Enrico Perocchio e Gabriele Tardini: gli altri due indagati per la funivia Stresa-Mottarone
Enrico Perocchio, uno dei tre fermati per la tragedia della funiva del Mottarone, di cui è direttore d’esercizio, ricopre lo stesso incarico in una funivia ligure. Perocchio è direttore d’esercizio della funivia del santuario Nostra Signora di Montallegro a Rapallo. La notizia dell’arresto dell’ingegnere Enrico Perocchio in comune l’hanno accolta con stupore. Il sindaco Carlo Bagnasco ha dichiarato all’agenzia di stampa Agi che “se hanno arrestato qualcuno ci sono le motivazioni giuste. Per quanto riguarda il nostro impianto, come Comune di Rapallo abbiamo fatto forti investimenti, e lo facciamo in maniera costante. Manutenere l’impianto è un costo molto importante per la nostra città, circa 300-400mila euro l’anno”.

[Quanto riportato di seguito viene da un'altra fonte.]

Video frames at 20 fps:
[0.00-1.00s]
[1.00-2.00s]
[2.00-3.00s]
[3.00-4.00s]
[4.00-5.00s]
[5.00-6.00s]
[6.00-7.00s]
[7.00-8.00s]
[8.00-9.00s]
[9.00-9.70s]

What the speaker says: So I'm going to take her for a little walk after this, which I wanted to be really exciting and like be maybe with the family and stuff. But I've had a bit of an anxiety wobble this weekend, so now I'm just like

Andrea Da Prato, avvocato difensore di Perocchio, ha fatto sapere che “allo stato attuale, il direttore d’esercizio dell’impianto non è ancora stato sentito dall’autorità giudiziaria né ha rilasciato alcuna dichiarazione”. Le ipotesi di reato sono omicidio colposo plurimo, disastro colposo e rimozione degli strumenti atti a prevenire gli infortuni aggravato dal disastro e lesioni gravissime (in relazione alle condizioni del piccolo Eitan, unico superstite, ricoverato all’ospedale “Regina Margherita di Torino).
L’accusa: hanno manomesso il freno d’emergenza per soldi
Annamaria Possetti, difensore di Gabriele Tadini, ha invece preferito non rilasciare dichiarazioni. Secondo l’accusa i tre sarebbero stati consapevoli del malfunzionamento del sistema frenante della cabina della funivia. Ma avrebbero deciso, volontariamente, di non intervenire per evitare ulteriori interruzioni del servizio. La scelta di lasciare la ‘forchetta’, che impedisce al freno d’emergenza di entrare in funzione, ha causato il crollo della cabina dopo che il cavo trainante si è spezzato per cause ancora in fase di accertamento. Al termine del lungo interrogatorio i carabinieri hanno portato Tadini in stato di fermo nel carcere di Verbania dove il Gip che deve convalidare la misura disposta dal procuratore Olivia Bossi lo ascolterà.
Secondo il procuratore i tre avrebbero manomesso il freno d’emergenza con il forchettone per risparmiare sulla manutenzione: il forchettone che serve per disattivare i freni di emergenza della funivia sarebbe stato volutamente inserito per evitare di dover fermare l’impianto. Secondo quanto detto dal comandante provinciale dei carabinieri di Verbania, tenente colonnello Alberto Cicognani, gli indagati avrebbero ammesso le loro responsabilità: “Verosimilmente lo hanno fatto con consapevolezza – ha detto – per consentire alla cabinovia di continuare a funzionare nonostante il malfunzionamento”.
“Le indagini proseguiranno – ha detto ancora – perché dobbiamo individuare il motivo per cui il cavo si è spezzato. Se sia una seconda anomalia o una coincidenza o sia collegato al malfunzionamento, che ha portato alla disabilitazione del freno”.